[Data provided — start]
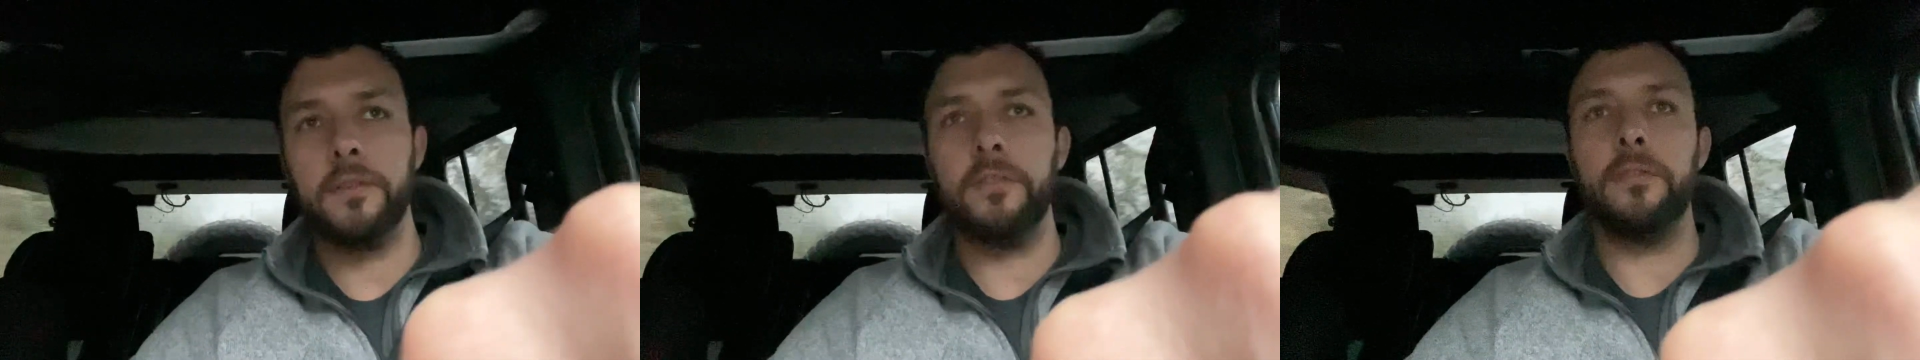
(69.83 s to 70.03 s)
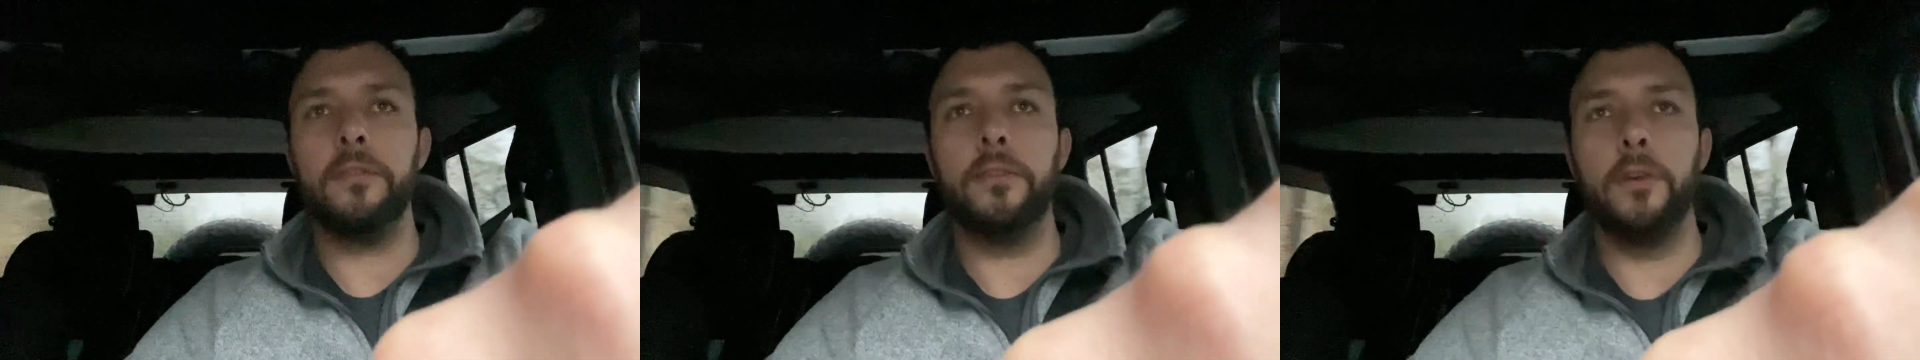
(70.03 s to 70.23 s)

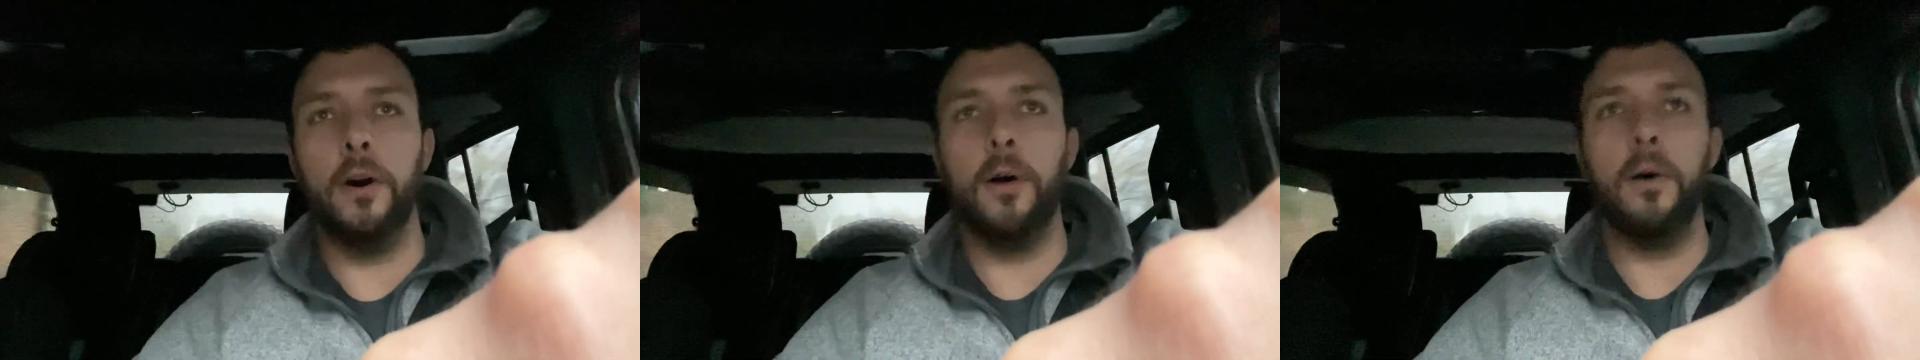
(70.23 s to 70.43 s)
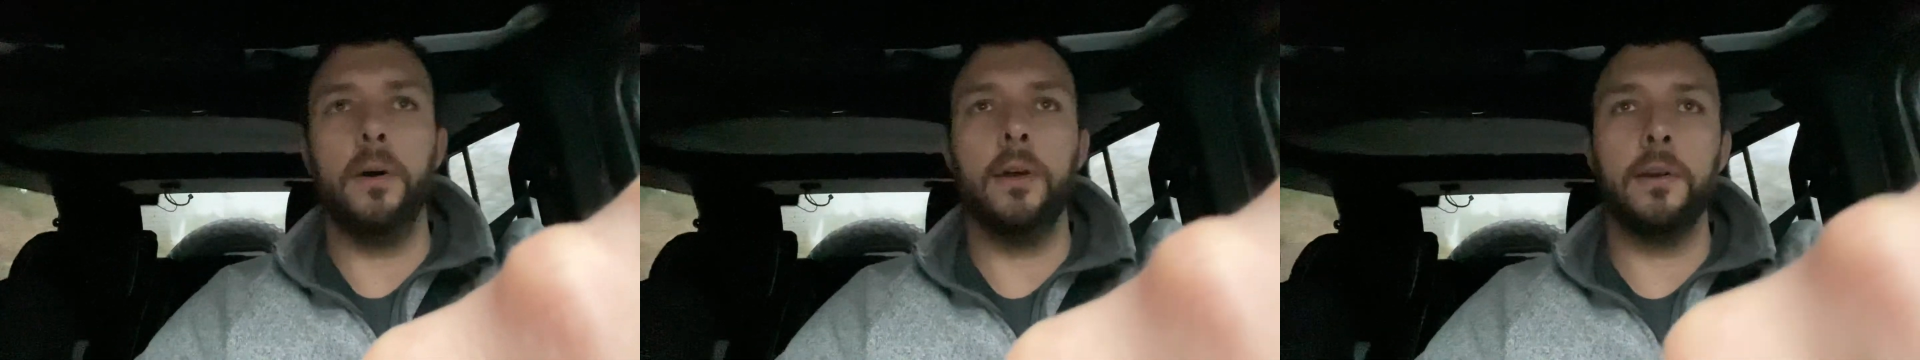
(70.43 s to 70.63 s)

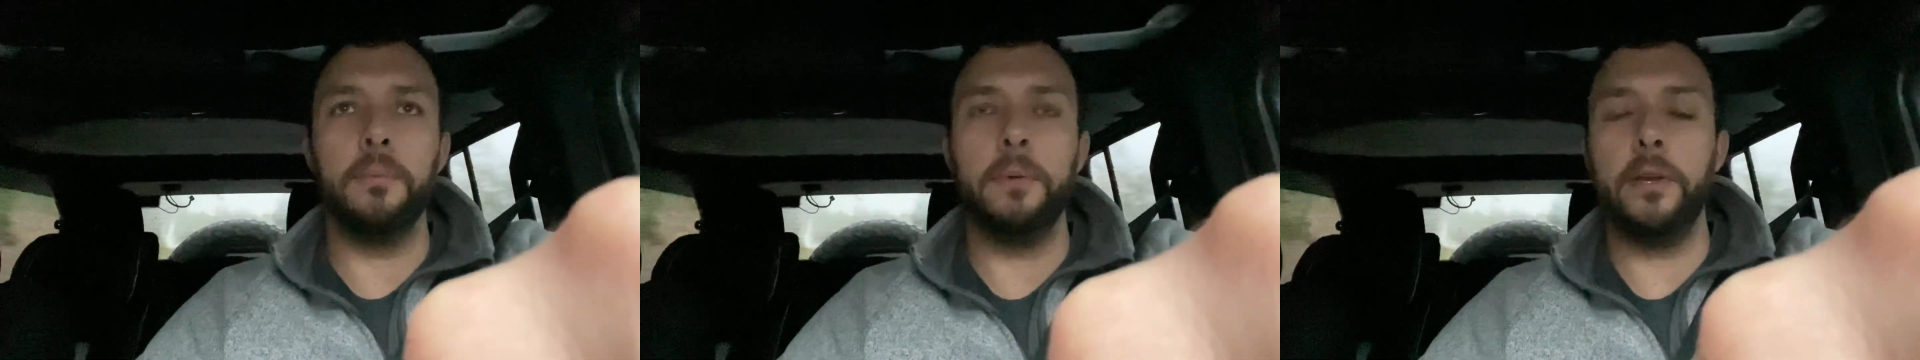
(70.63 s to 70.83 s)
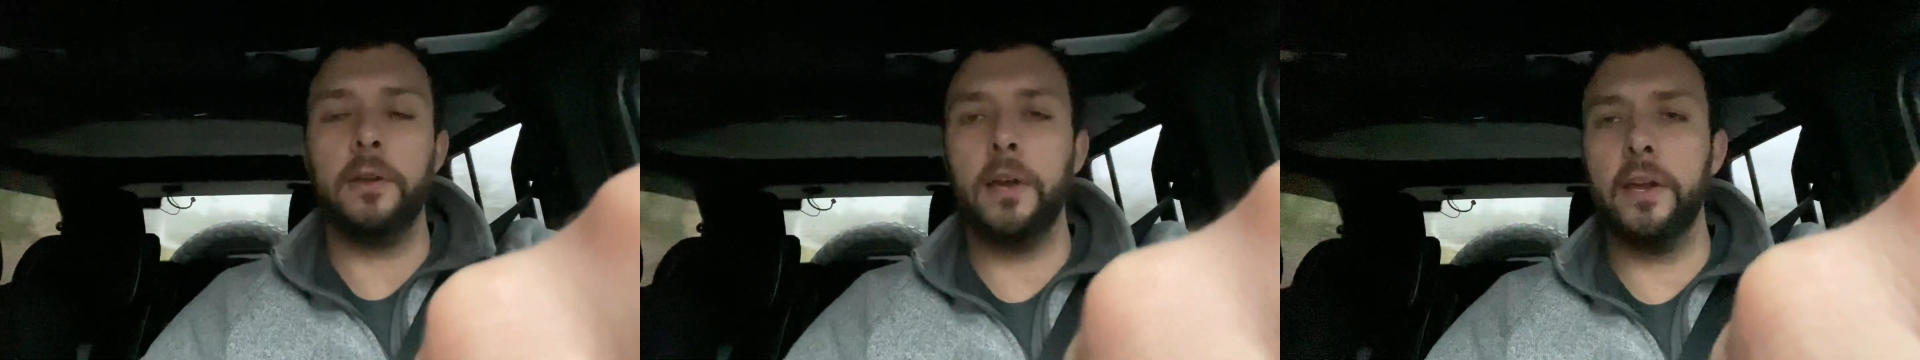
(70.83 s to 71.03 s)
so it'll
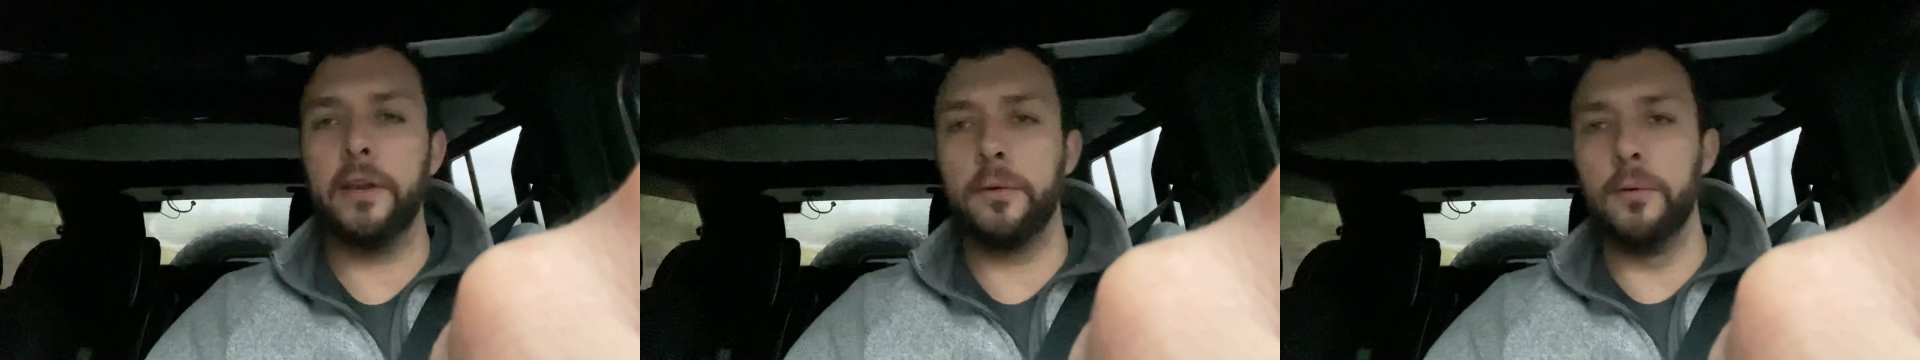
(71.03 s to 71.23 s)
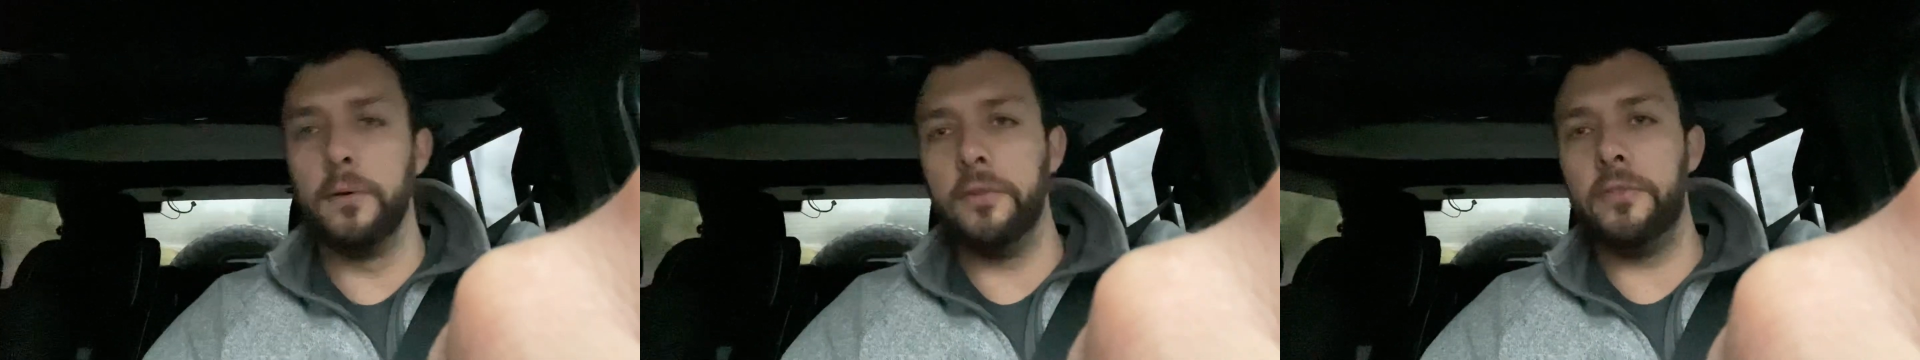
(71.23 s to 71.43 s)
be kind of
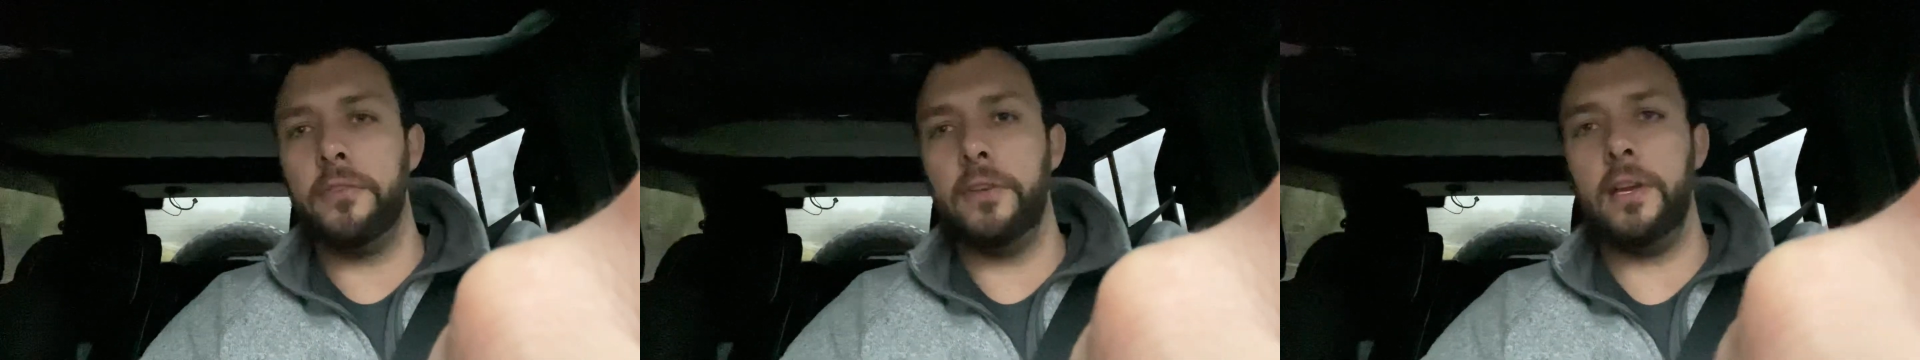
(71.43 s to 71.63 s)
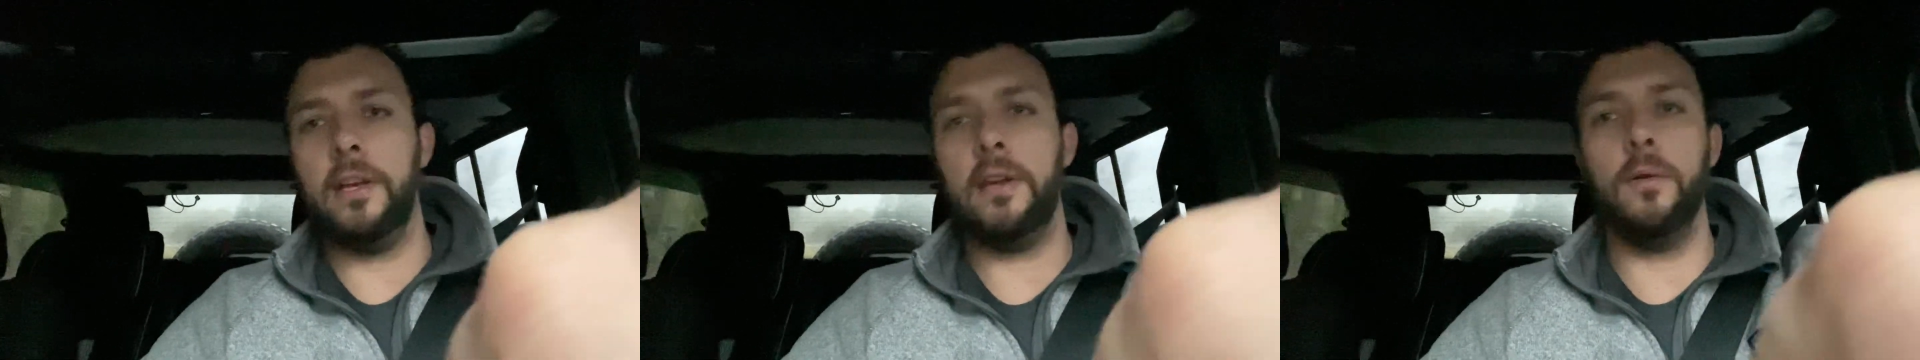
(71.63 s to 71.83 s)
cool to see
[Data provided — finish]
- **Exercise aim**: Restate each line of the records exactly; pictures do not belong in the copy.

- **Output below**:
(69.83 s to 70.03 s)
(70.03 s to 70.23 s)

(70.23 s to 70.43 s)
(70.43 s to 70.63 s)

(70.63 s to 70.83 s)
(70.83 s to 71.03 s)
so it'll
(71.03 s to 71.23 s)
(71.23 s to 71.43 s)
be kind of
(71.43 s to 71.63 s)
(71.63 s to 71.83 s)
cool to see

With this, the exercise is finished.